A nine-person delegation had travelled to Norway this week to collect the items. Four of them spent the night at the Oslo museum, alongside the remains as part of a ritual ceremony to take back the spirits of the remains.

A member of the delegation, Laura Tarita Rapu Alarcon, told NTB: “First one must awaken the spirits, and then speak to them in our original language.

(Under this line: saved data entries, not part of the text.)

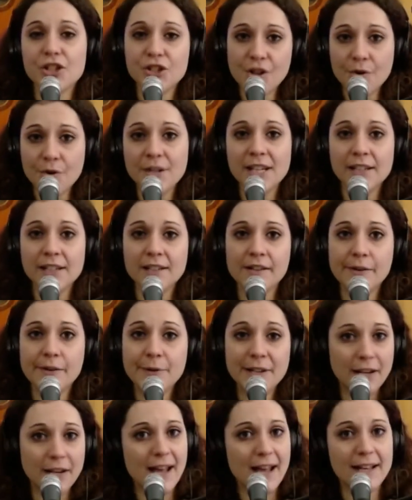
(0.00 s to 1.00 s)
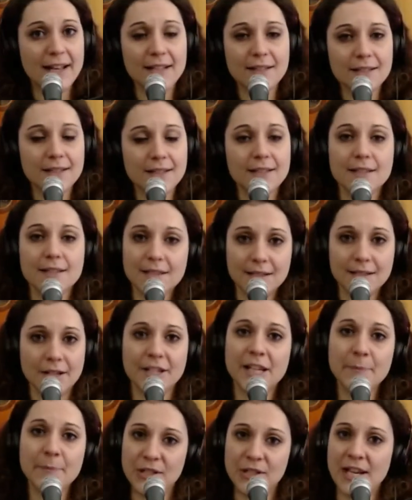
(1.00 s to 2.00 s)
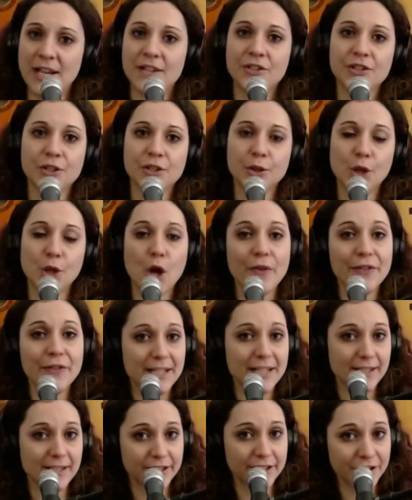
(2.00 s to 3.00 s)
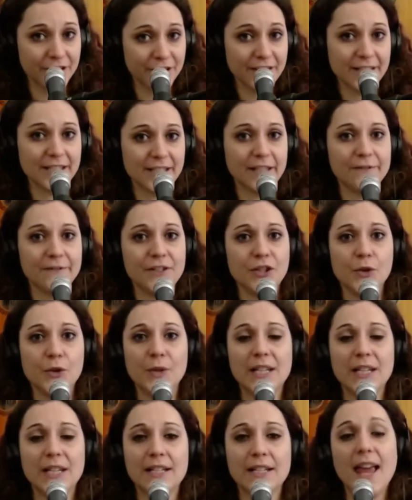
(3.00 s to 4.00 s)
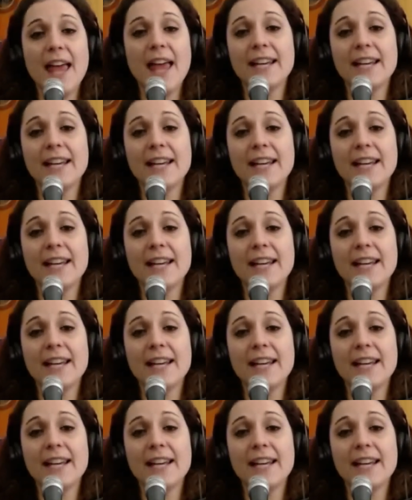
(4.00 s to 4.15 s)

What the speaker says: Joni realized the sonic potential of these alternative tunings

Food is then prepared to eat a meal with them, where the smell of the food goes to the spirits.”

“It is important that those who own the culture are involved in the process,” Ms Heyerdahl was quoted as saying by NTB.

“Of course these remains should be returned, and it feels right because they belong to the Rapa Nui.”

In 2019, an agreement was signed in Santiago, Chile, during a visit by Norway’s King Harald. However, the Covid-19 pandemic stopped all activities in 2020, the museum said.

A book about the voyage of Thor Heyerdahl – who died in 2002 at the age of 87 – became an international bestseller, and his film of the journey won an Academy Award for best documentary in 1951.

Rapa Nui is best known for the hundreds of moai – monolithic human figures carved centuries ago by this remote Pacific island’s Rapanui people.

Covering about 63 square miles and home to about 7,700 people, half of them with Rapa Nui ancestry, Easter Island was formed at least 750,000 years ago by volcanic eruptions and is one of the world’s most isolated inhabited islands.

Located 2,300 miles from South America, Rapa Nui was declared a Unesco World Heritage Site in 1995.

In 2019, it was officially renamed “Rapa Nui-Easter Island” from its previous name of just Easter Island.